I have noticed that I have different kinds of bees taking over my hive. They are not honey bees. They look a bit like a wasp. Yesterday, I found a LOT of my bees dead at the entrance.

I will open it up tomorrow.

Any ideas what's happening here and anything I can do?

This is one of the invaders...

Sorry the pic is so small. I took it with my ipad. I'll get better pics tomorrow


----------



## Paquebot (May 10, 2002)

Sounds like it is probably a beewolf. That's a wasp which preys on bees. 

http://en.wikipedia.org/wiki/Beewolf

Martin


----------



## thequeensblessing (Mar 30, 2003)

I can't see your picture very well, but wanted to say that European hornets also eat honey bees. We had a hive that had built its paper nest inside a round bale of hay and it devastated the honey bees that were out near the hay bales. We did away with the hay bale and thus, the hive, but not before hubby suffered a couple of very, very painful stings. But I think if you had european hornets, you'd know because they are huge! http://en.wikipedia.org/wiki/European_hornet

http://en.wikipedia.org/wiki/File:Vespa_crabro_germana_with_prey_Richard_Bartz_Crop.jpg


----------



## Buffy in Dallas (May 10, 2002)

Try reducing the entrance to 1 or 2 bee spaces and put up a wasp trap near the hive.


----------



## Michael W. Smith (Jun 2, 2002)

I've noticed yellow jackets hanging around my beehives. The smell of Goldenrod honey is in the air, and I've seen yellow jackets going into the hive where ever they can - cracks between the hives or the hive entrance.
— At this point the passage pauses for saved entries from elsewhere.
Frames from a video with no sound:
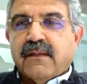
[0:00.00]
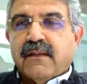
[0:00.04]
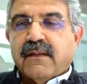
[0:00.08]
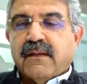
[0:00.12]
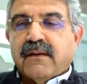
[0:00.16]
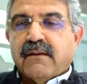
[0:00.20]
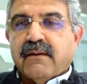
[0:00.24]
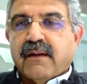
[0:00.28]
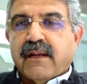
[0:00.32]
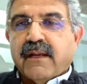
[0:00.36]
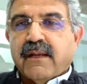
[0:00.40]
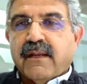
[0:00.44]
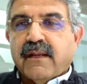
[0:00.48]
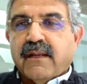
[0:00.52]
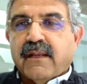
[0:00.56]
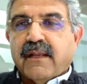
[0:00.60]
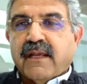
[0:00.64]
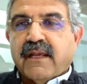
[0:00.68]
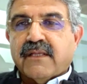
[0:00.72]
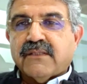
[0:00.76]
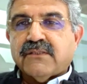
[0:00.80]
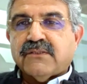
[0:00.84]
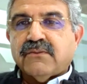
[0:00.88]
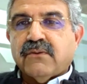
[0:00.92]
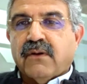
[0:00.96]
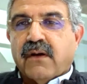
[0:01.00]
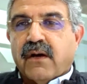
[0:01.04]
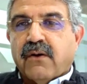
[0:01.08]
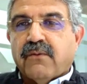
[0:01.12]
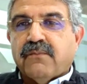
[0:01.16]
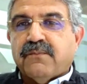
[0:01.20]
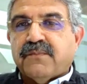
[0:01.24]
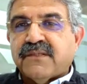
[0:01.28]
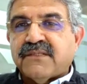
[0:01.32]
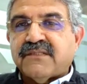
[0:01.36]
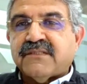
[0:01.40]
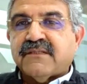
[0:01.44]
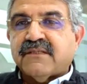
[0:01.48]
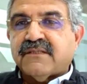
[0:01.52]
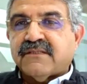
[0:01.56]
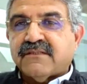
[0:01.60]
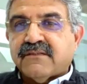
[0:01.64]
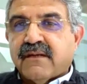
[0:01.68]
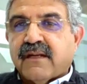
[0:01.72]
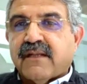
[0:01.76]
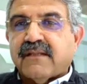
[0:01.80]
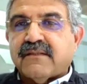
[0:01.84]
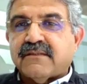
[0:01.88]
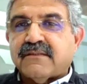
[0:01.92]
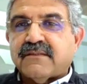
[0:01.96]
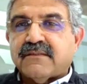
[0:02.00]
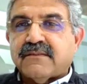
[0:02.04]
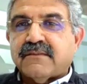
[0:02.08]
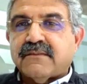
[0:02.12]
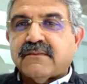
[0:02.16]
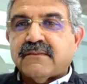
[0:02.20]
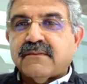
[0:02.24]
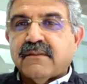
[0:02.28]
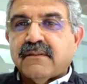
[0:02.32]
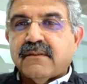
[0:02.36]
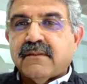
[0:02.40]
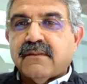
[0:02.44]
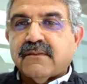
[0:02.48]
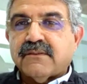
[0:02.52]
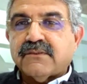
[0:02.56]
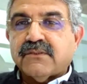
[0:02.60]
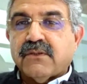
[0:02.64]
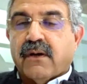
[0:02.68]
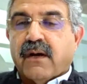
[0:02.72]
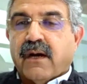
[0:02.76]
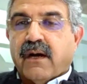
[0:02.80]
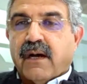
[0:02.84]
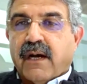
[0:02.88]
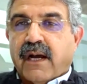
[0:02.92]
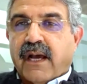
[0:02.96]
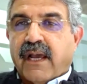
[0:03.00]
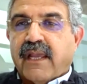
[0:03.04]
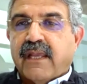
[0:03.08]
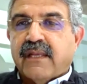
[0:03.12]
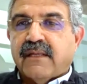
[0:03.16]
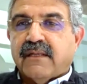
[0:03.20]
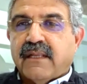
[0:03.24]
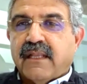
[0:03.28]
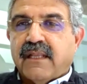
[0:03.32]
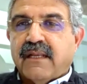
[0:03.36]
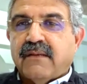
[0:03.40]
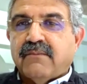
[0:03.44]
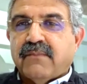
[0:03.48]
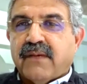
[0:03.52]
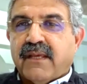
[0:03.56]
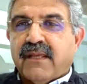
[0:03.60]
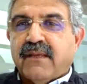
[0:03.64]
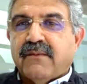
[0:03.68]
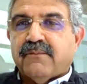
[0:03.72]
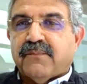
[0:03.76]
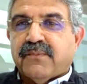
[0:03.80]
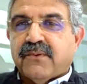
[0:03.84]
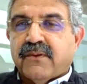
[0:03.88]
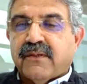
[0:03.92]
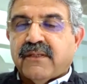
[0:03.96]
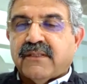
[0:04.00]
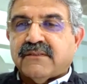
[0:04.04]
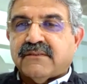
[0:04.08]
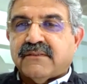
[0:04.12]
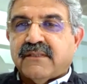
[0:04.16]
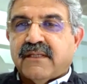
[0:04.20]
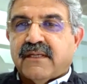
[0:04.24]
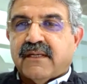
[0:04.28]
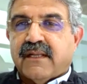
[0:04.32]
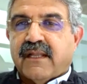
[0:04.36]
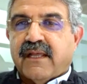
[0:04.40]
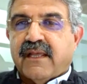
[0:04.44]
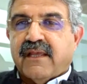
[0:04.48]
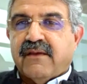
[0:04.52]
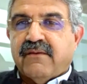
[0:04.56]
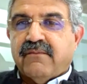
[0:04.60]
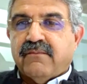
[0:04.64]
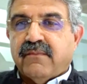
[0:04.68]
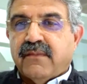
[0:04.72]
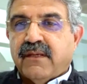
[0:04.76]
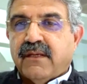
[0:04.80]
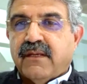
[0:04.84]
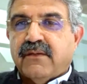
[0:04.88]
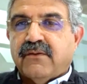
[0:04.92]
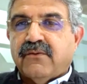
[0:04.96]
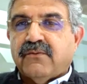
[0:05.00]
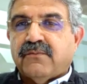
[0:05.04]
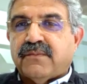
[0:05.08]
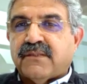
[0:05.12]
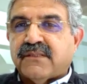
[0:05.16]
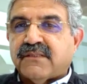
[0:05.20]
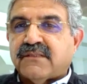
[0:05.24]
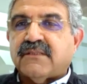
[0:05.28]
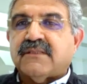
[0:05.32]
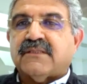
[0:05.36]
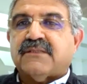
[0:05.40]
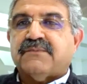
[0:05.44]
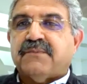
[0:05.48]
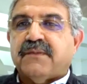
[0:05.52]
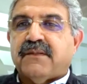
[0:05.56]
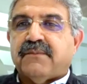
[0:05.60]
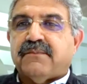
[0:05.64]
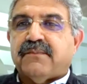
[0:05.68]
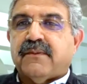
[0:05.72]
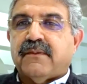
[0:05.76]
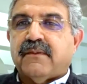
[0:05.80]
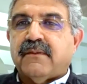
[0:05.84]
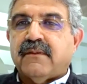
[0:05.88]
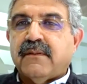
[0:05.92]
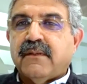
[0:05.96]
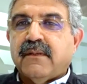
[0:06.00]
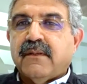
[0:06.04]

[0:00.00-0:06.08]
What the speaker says: right, as to how business runs. So I tell my employees that I have made you business people.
I watched one yellow jacket time and again light at the entrance and attempt to go in, but a honeybee went after it. It flew but then came right back to the entrance and tried it again.

I would think if yellow jackets and honeybees got into a tussle, it's very possible the yellow jacket could sting the honey bee to death. Seal up all cracks and reduce the entrance.


----------